The watch commanders were always calling for acid washes at Central Station. They had an air-deodorizing machine going most of the time and burned incense sticks in the report room. Cops would come on duty, sniff the air, and say, “Is it a three- or four-stick day?”
Finally, Gert Von Braun had decided that Central Division smelled like one huge tennis shoe and she couldn’t get the odor out of her uniforms or her nostrils. Hollywood Station was closer to her home in the Valley and smelled much better, even though she knew it was a lot weirder than Central. She’d asked for a transfer and had gotten it.

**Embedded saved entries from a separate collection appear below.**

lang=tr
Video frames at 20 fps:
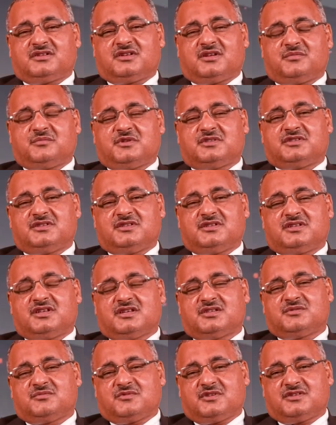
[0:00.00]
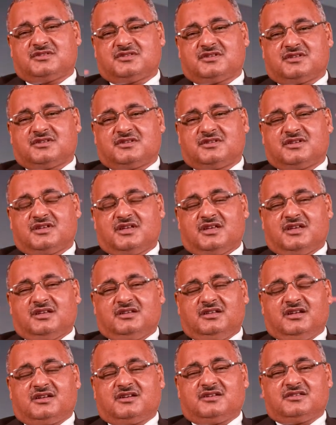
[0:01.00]
rahmetini kesmeyecek.
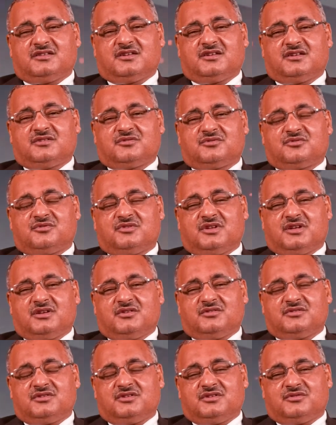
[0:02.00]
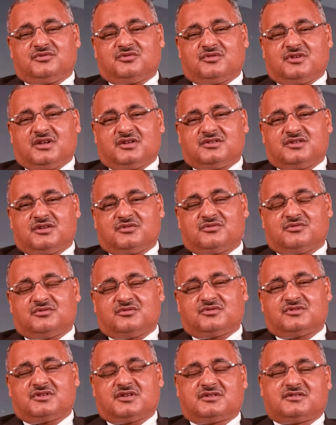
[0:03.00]
Ne kadar günah günahkar
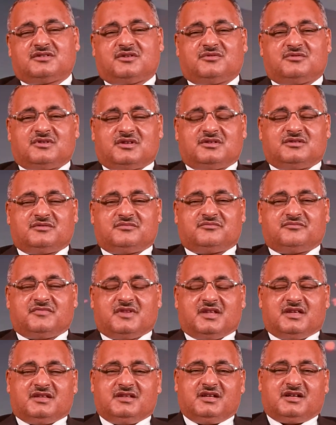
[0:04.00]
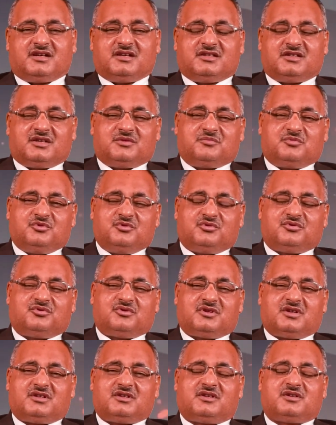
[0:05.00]
olursak da olalım, ne kadar büyük
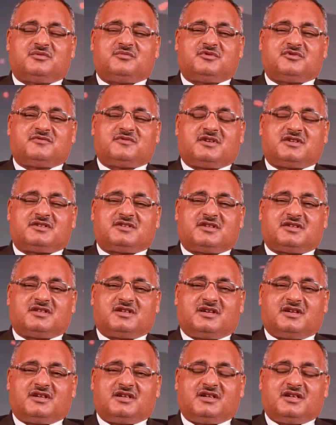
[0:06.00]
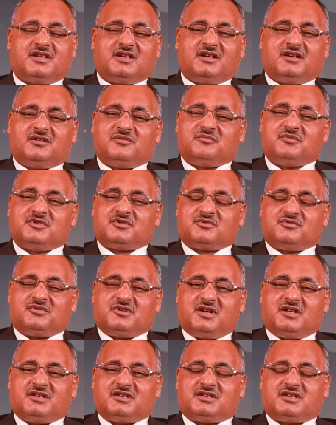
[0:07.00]
günahlarımız varsa da biz
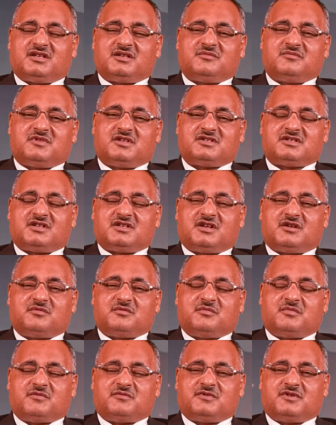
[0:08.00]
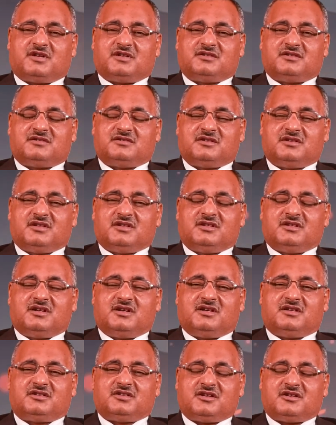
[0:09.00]
Kur'an-ı Kerim'de Cenab-ı Mevla'nın
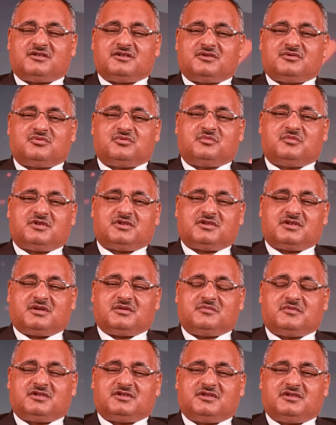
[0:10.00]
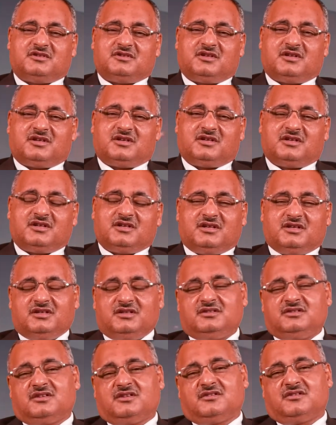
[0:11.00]
La teknetu min rahmetillah
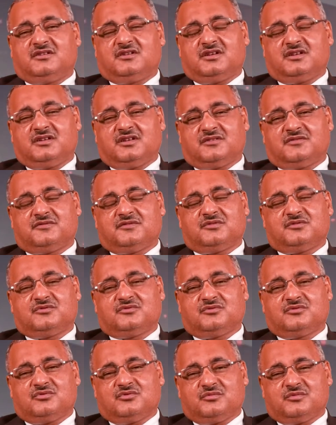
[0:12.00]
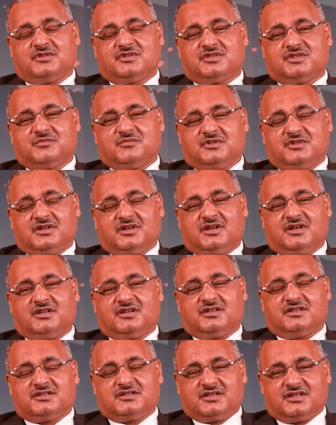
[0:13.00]
innallaha yaghfiru zunube cemia
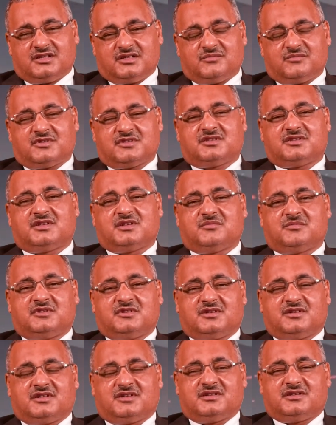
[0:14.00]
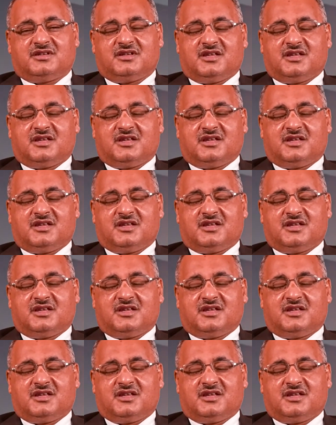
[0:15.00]
ayet-i kerimesine binaen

Coppers at Hollywood Station noticed that Gert carried everything but a rocket launcher in her war bag, which was not actually a bag but a huge black suitcase on wheels. And the cops at Hollywood Station discovered quickly that Gert had “ETS,” which was what they called explosive temper syndrome, especially when she’d come puffing out of the station into the parking lot, red faced in the summer heat, dragging her load while her partner lagged behind with a beanbag shotgun as well as the Remington 870 one-shot-and-you-rot model.